Work order: In the entries that follow, find the line containing "[00:00:00.65]" and the line containing "[00:00:03.15]", then retype exactly the lines from the first through the second, pictures excluded.

--------

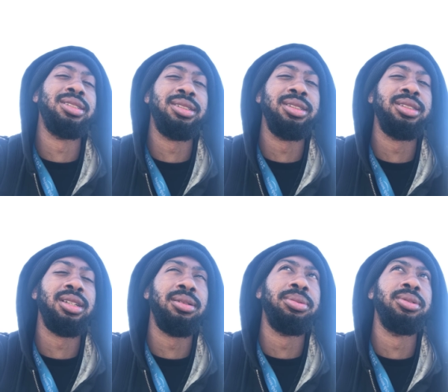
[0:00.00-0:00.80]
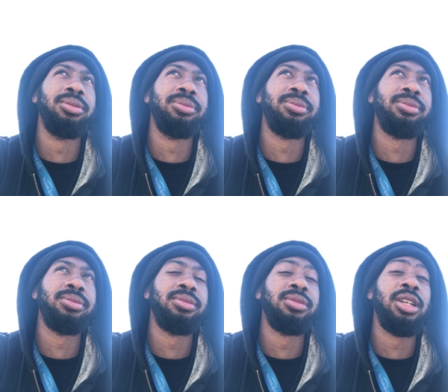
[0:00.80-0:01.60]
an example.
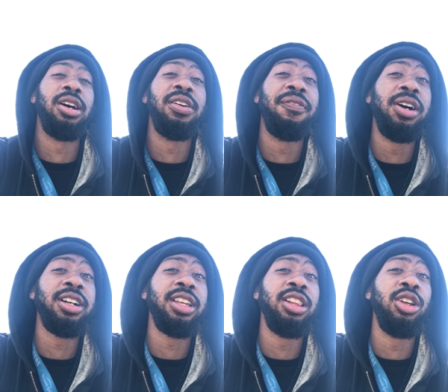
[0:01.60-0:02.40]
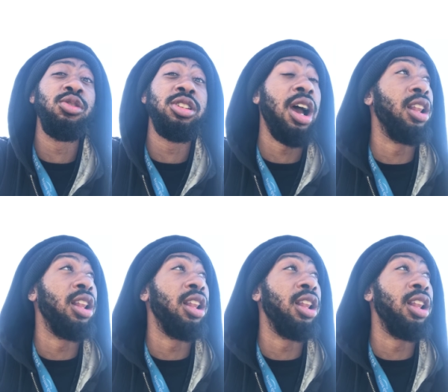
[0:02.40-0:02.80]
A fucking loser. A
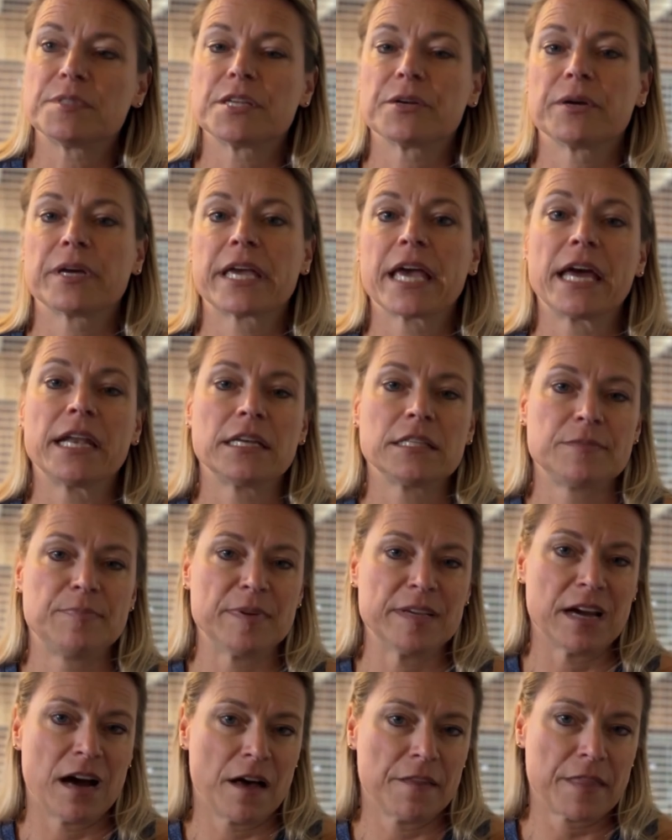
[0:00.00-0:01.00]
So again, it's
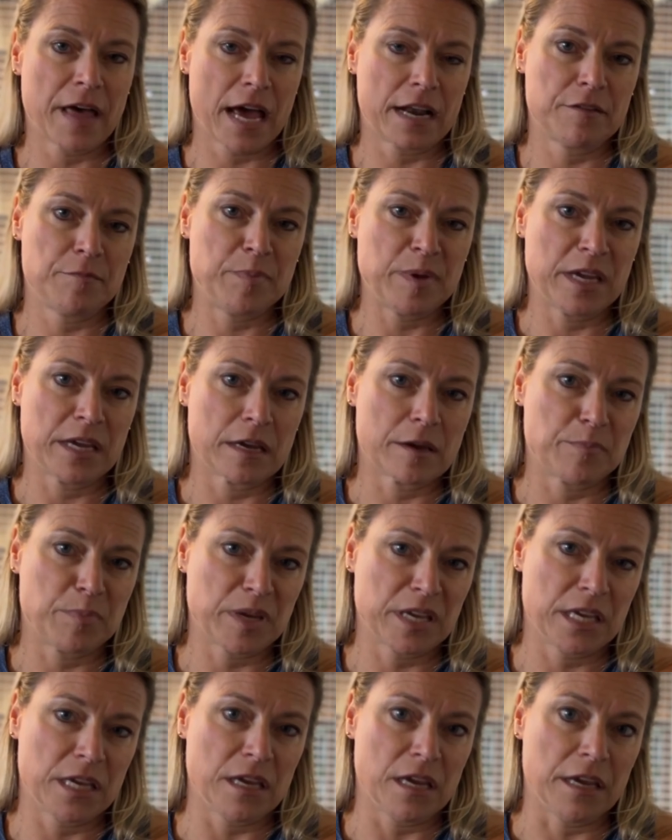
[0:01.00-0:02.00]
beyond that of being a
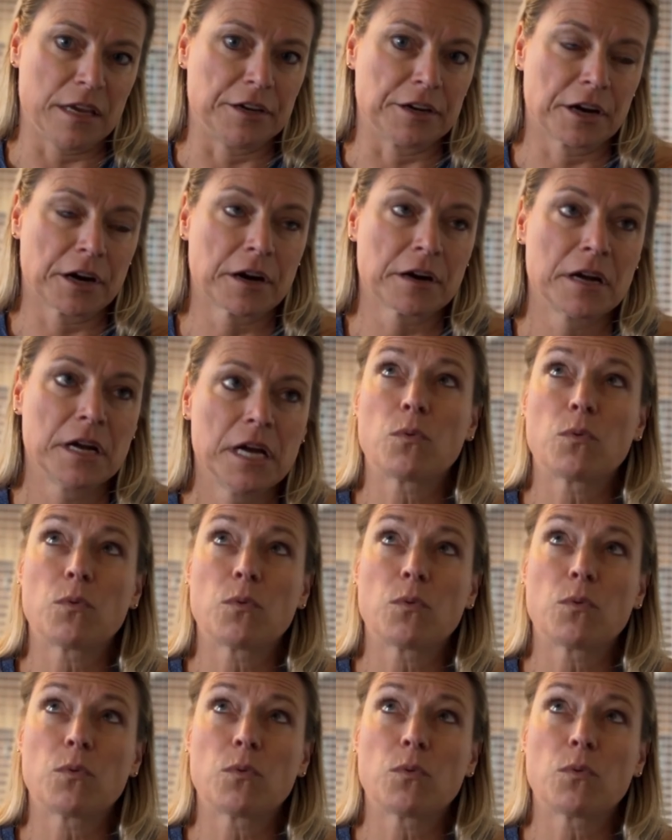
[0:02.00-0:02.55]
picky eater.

--------

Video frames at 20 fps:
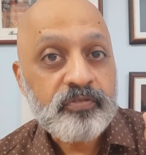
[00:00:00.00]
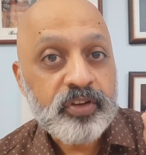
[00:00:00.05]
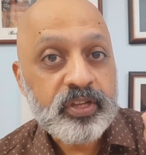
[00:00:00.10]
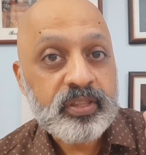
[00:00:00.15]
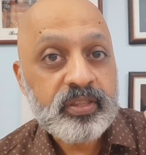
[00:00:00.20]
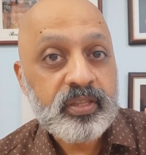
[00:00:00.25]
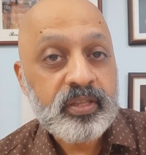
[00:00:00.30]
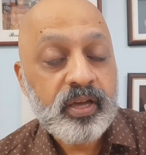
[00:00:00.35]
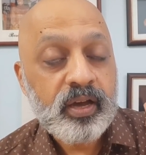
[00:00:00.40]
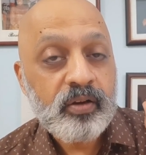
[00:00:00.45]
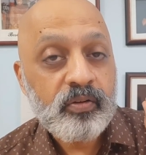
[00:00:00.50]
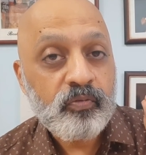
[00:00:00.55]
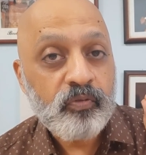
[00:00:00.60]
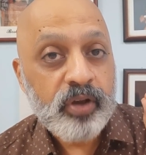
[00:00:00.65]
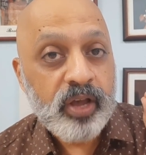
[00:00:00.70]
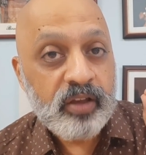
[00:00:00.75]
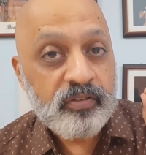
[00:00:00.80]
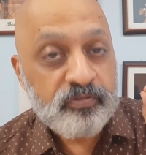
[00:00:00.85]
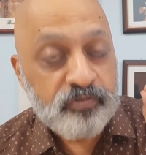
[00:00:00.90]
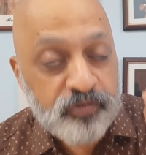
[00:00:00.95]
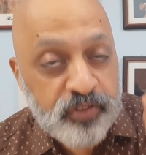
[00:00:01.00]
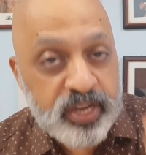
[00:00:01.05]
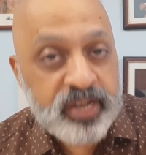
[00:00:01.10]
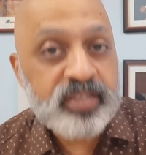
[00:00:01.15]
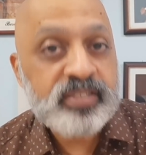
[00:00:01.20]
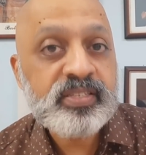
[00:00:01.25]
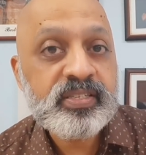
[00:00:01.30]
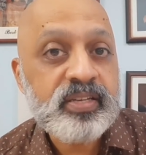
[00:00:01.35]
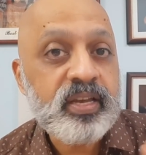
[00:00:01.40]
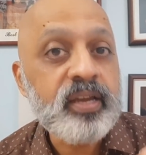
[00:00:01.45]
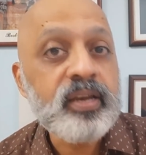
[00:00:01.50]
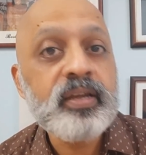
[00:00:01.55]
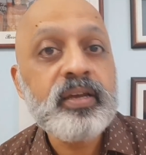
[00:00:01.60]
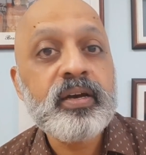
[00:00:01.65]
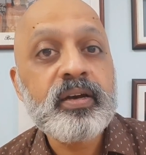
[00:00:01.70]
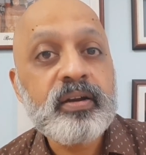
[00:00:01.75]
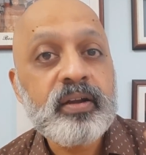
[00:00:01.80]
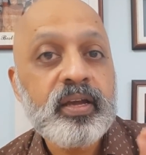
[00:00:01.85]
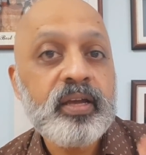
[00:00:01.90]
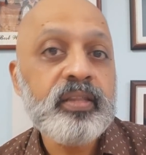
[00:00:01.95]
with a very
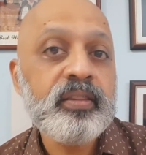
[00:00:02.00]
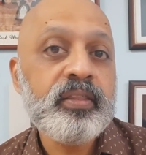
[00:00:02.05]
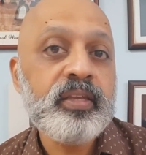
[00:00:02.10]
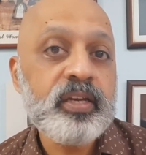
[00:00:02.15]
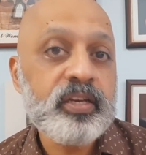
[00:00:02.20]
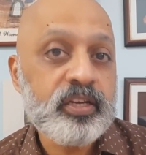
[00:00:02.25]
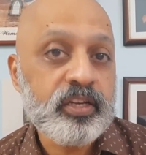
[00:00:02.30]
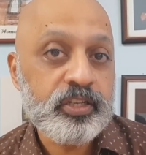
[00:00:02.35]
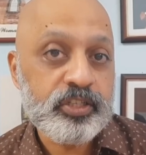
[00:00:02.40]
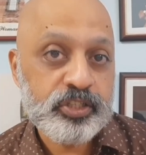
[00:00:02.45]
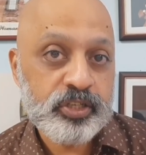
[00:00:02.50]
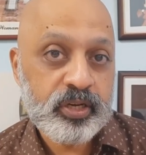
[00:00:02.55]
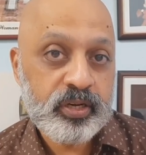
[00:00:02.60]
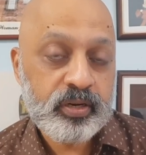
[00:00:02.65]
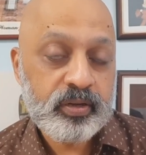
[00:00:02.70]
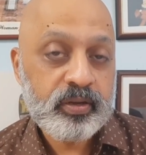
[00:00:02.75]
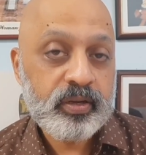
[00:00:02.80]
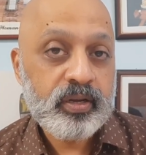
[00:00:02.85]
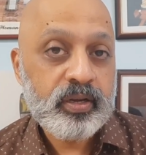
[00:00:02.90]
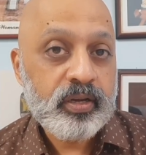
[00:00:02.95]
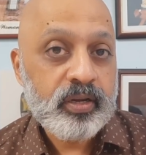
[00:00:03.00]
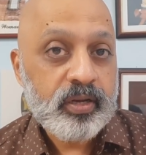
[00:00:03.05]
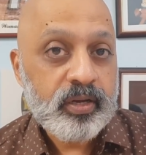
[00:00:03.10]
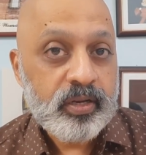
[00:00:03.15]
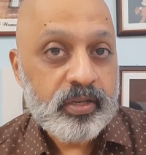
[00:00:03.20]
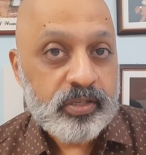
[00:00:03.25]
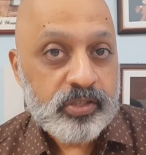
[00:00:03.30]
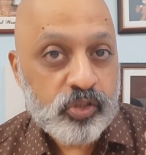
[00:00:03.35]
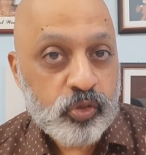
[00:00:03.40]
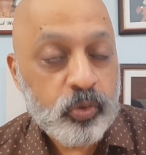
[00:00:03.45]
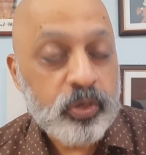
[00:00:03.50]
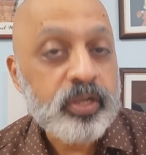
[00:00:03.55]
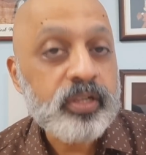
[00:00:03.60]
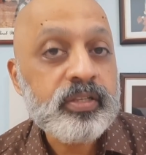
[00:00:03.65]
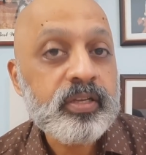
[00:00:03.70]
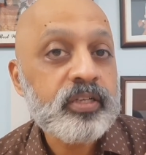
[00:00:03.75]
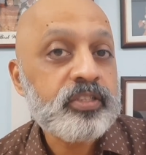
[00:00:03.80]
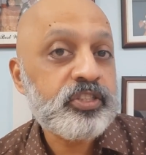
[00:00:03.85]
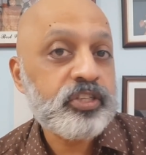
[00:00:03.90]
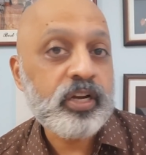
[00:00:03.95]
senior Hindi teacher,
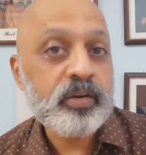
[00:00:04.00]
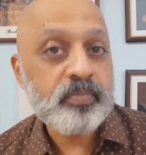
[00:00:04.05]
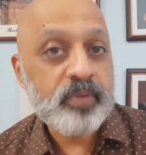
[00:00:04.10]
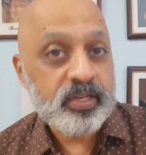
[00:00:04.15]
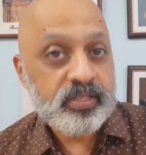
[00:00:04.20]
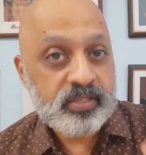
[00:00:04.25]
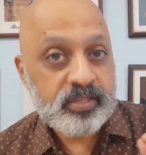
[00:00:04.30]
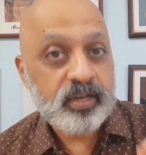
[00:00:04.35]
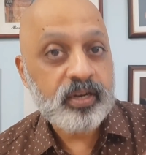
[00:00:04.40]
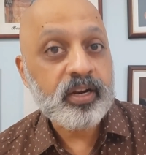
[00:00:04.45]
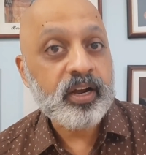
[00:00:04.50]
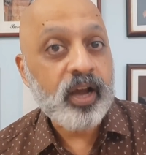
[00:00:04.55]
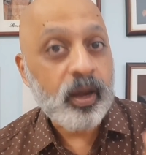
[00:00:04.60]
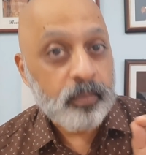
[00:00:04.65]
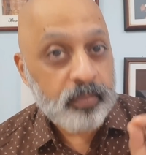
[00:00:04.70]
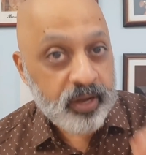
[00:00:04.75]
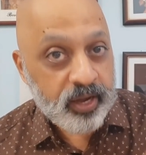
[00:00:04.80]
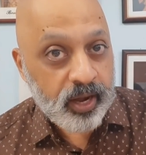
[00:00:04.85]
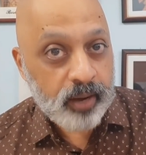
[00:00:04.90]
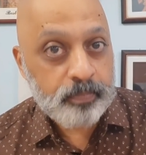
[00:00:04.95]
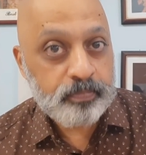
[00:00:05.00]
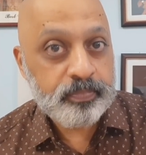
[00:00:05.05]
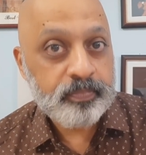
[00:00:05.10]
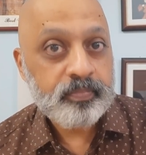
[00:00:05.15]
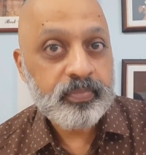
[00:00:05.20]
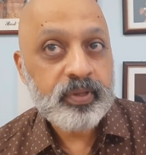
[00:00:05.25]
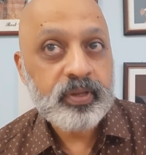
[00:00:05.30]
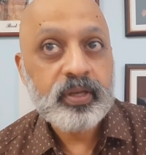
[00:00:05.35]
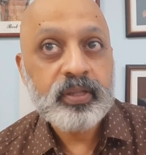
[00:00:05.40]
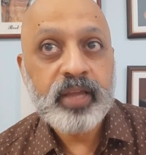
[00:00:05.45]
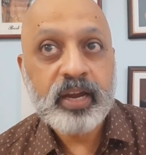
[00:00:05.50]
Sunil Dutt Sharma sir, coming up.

--------

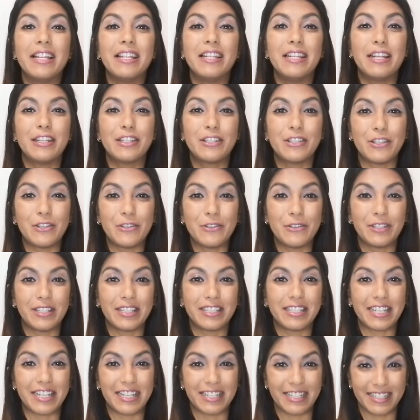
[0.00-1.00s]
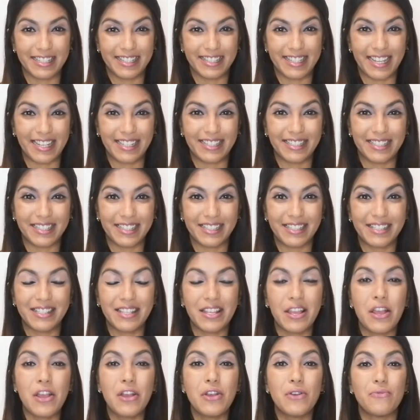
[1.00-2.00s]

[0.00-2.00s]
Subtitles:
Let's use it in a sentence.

--------

Response:
[00:00:00.65]
[00:00:00.70]
[00:00:00.75]
[00:00:00.80]
[00:00:00.85]
[00:00:00.90]
[00:00:00.95]
[00:00:01.00]
[00:00:01.05]
[00:00:01.10]
[00:00:01.15]
[00:00:01.20]
[00:00:01.25]
[00:00:01.30]
[00:00:01.35]
[00:00:01.40]
[00:00:01.45]
[00:00:01.50]
[00:00:01.55]
[00:00:01.60]
[00:00:01.65]
[00:00:01.70]
[00:00:01.75]
[00:00:01.80]
[00:00:01.85]
[00:00:01.90]
[00:00:01.95]
with a very
[00:00:02.00]
[00:00:02.05]
[00:00:02.10]
[00:00:02.15]
[00:00:02.20]
[00:00:02.25]
[00:00:02.30]
[00:00:02.35]
[00:00:02.40]
[00:00:02.45]
[00:00:02.50]
[00:00:02.55]
[00:00:02.60]
[00:00:02.65]
[00:00:02.70]
[00:00:02.75]
[00:00:02.80]
[00:00:02.85]
[00:00:02.90]
[00:00:02.95]
[00:00:03.00]
[00:00:03.05]
[00:00:03.10]
[00:00:03.15]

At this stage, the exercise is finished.